RECORD EXCERPTS:
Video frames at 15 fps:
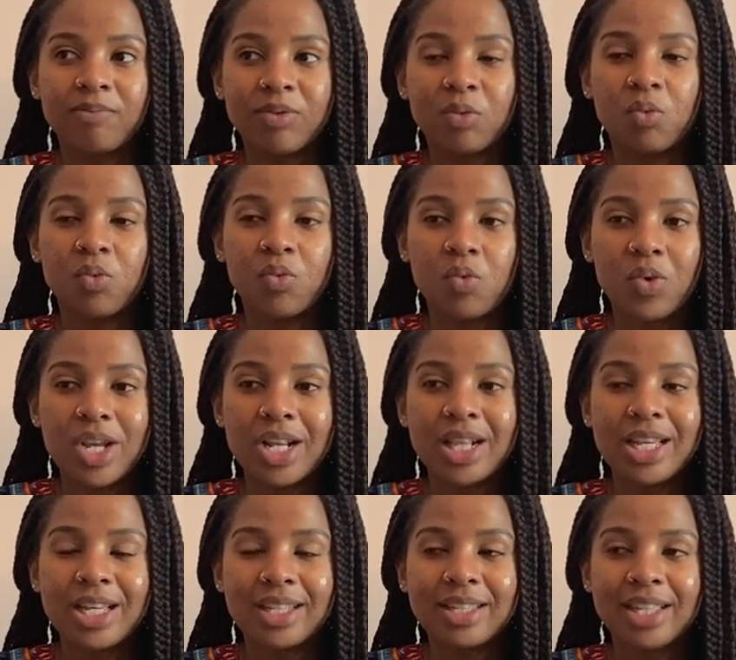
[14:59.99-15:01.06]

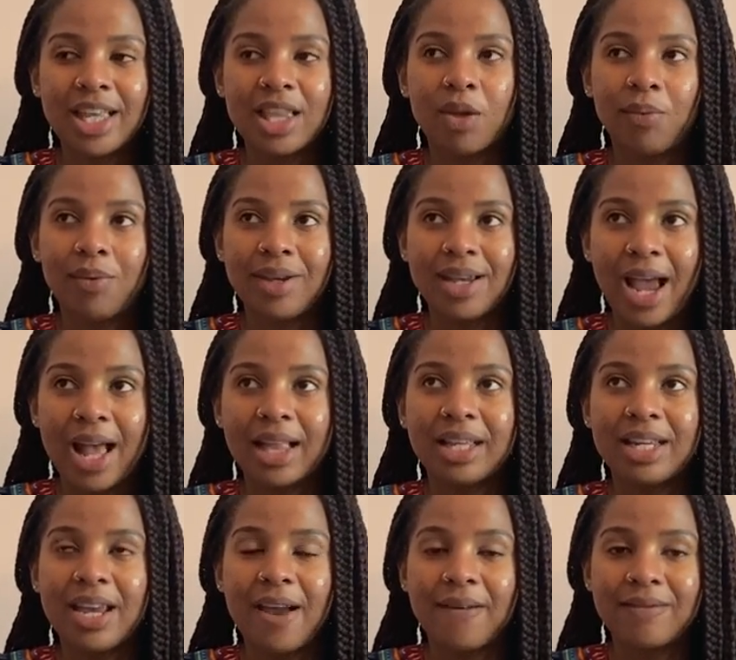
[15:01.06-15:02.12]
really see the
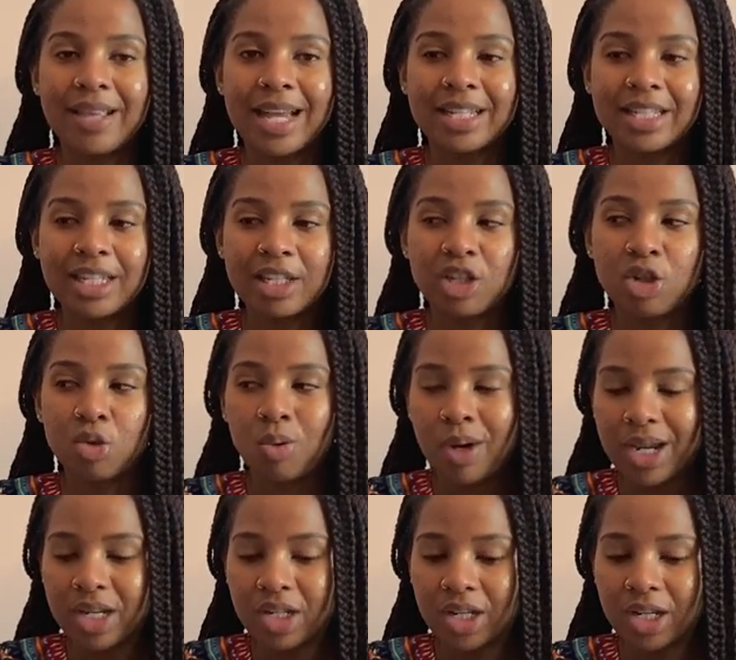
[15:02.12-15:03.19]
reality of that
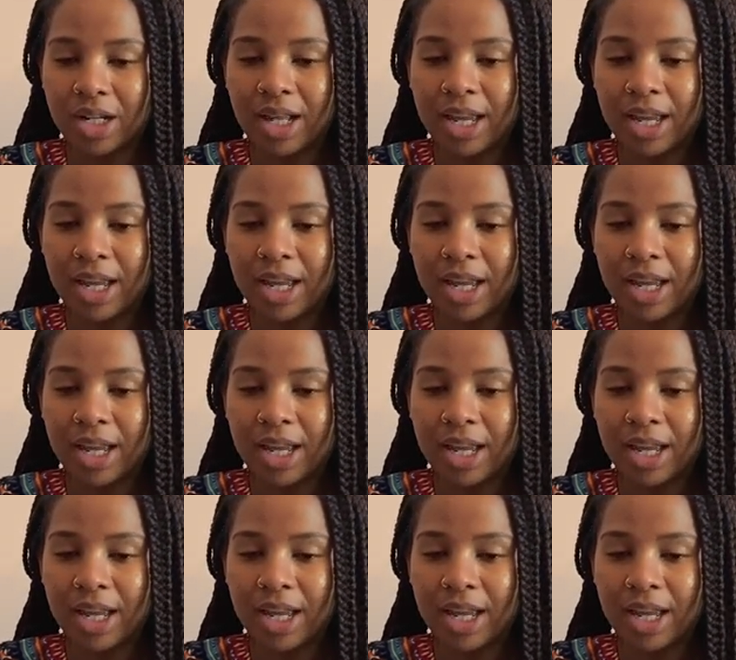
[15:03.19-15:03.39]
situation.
--
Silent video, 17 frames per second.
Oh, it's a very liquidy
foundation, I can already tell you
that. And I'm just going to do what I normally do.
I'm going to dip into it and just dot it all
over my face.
---
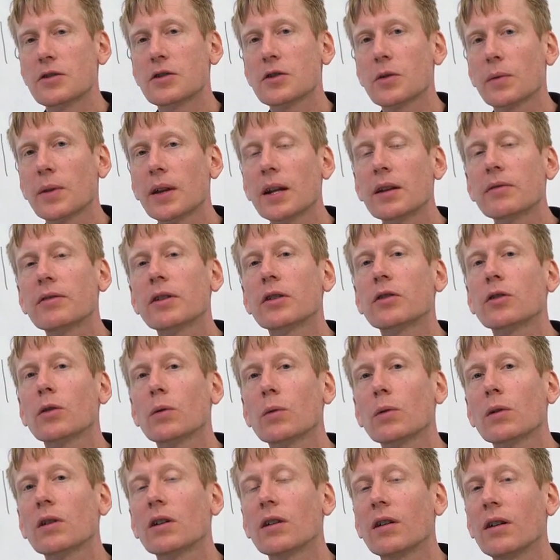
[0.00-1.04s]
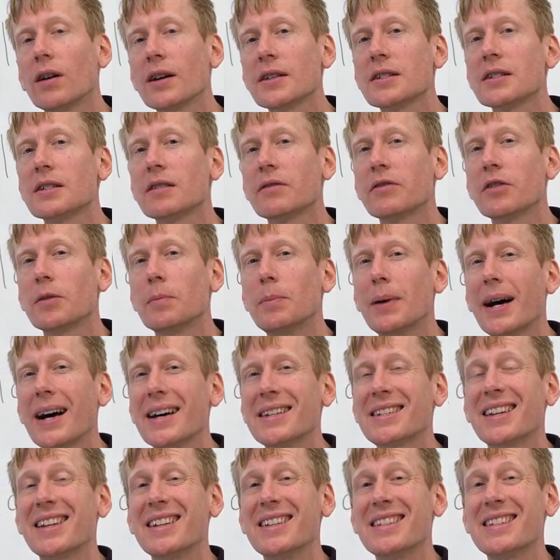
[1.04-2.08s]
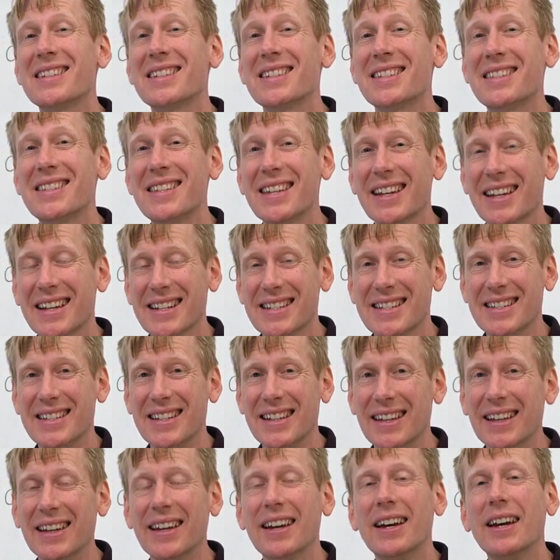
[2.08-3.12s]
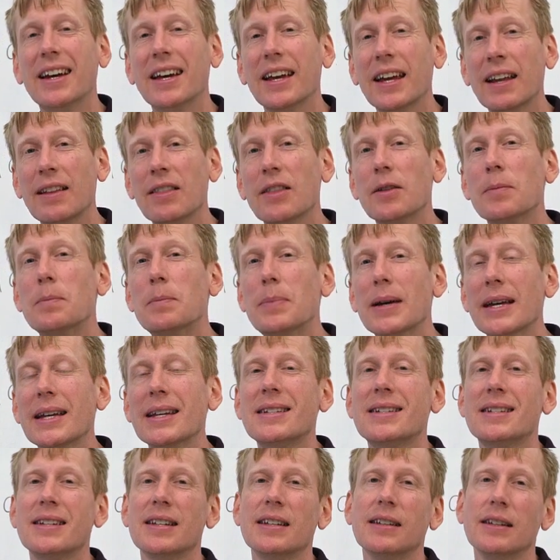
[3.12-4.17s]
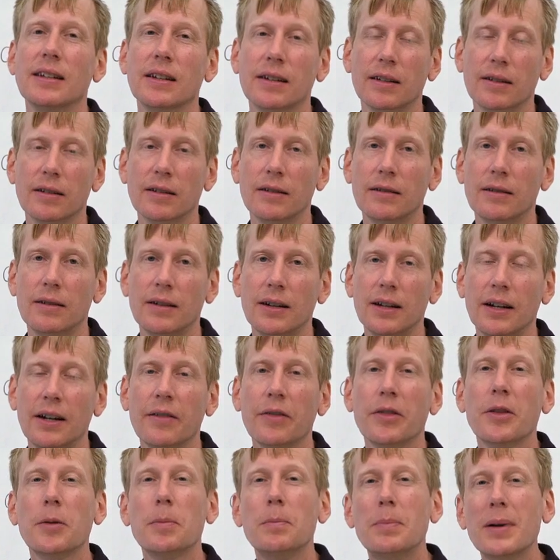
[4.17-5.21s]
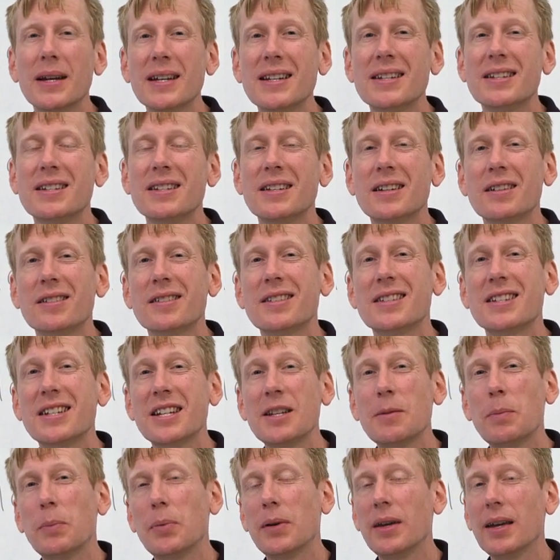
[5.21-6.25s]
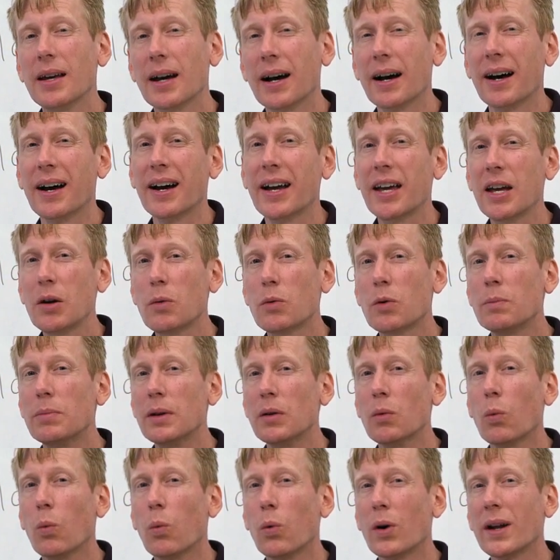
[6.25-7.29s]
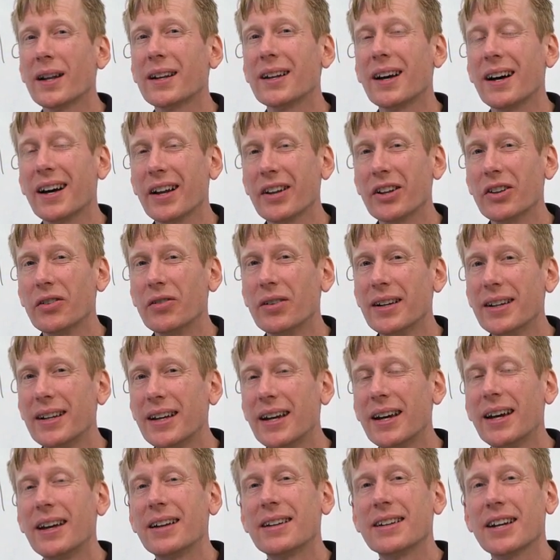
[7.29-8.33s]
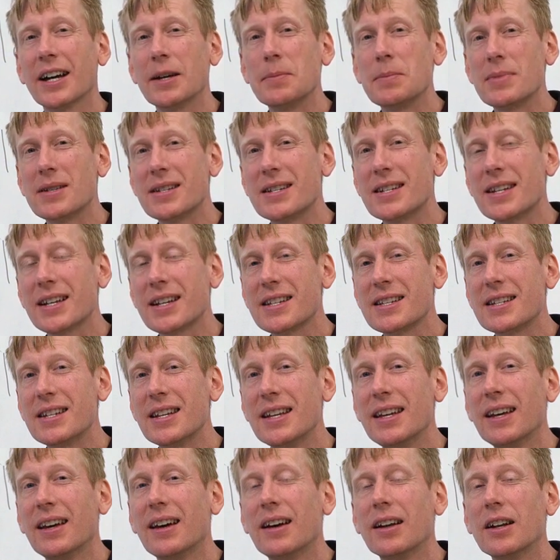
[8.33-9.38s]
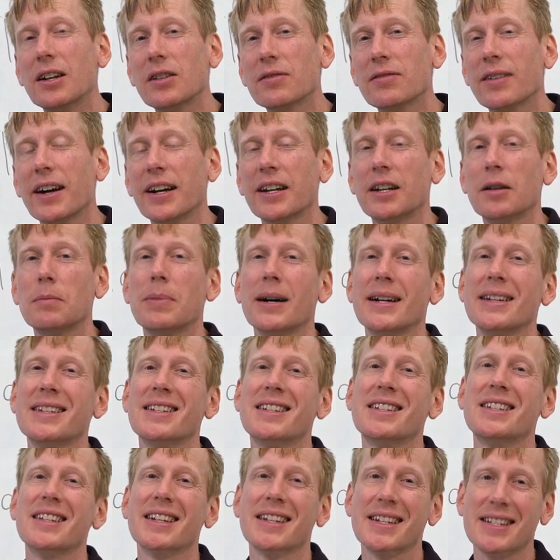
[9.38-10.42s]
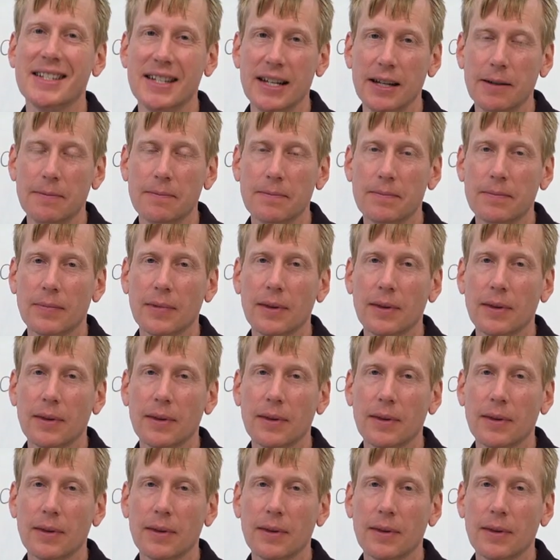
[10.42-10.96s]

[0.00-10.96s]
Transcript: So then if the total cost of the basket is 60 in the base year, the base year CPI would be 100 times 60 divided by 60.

THE TASK: All that should appear in the answer is the lines above from the line with "[2.08-3.12s]" through the line with "[0.00-10.96s]", retyped exactly, pictures left out.

REPLY:
[2.08-3.12s]
[3.12-4.17s]
[4.17-5.21s]
[5.21-6.25s]
[6.25-7.29s]
[7.29-8.33s]
[8.33-9.38s]
[9.38-10.42s]
[10.42-10.96s]

[0.00-10.96s]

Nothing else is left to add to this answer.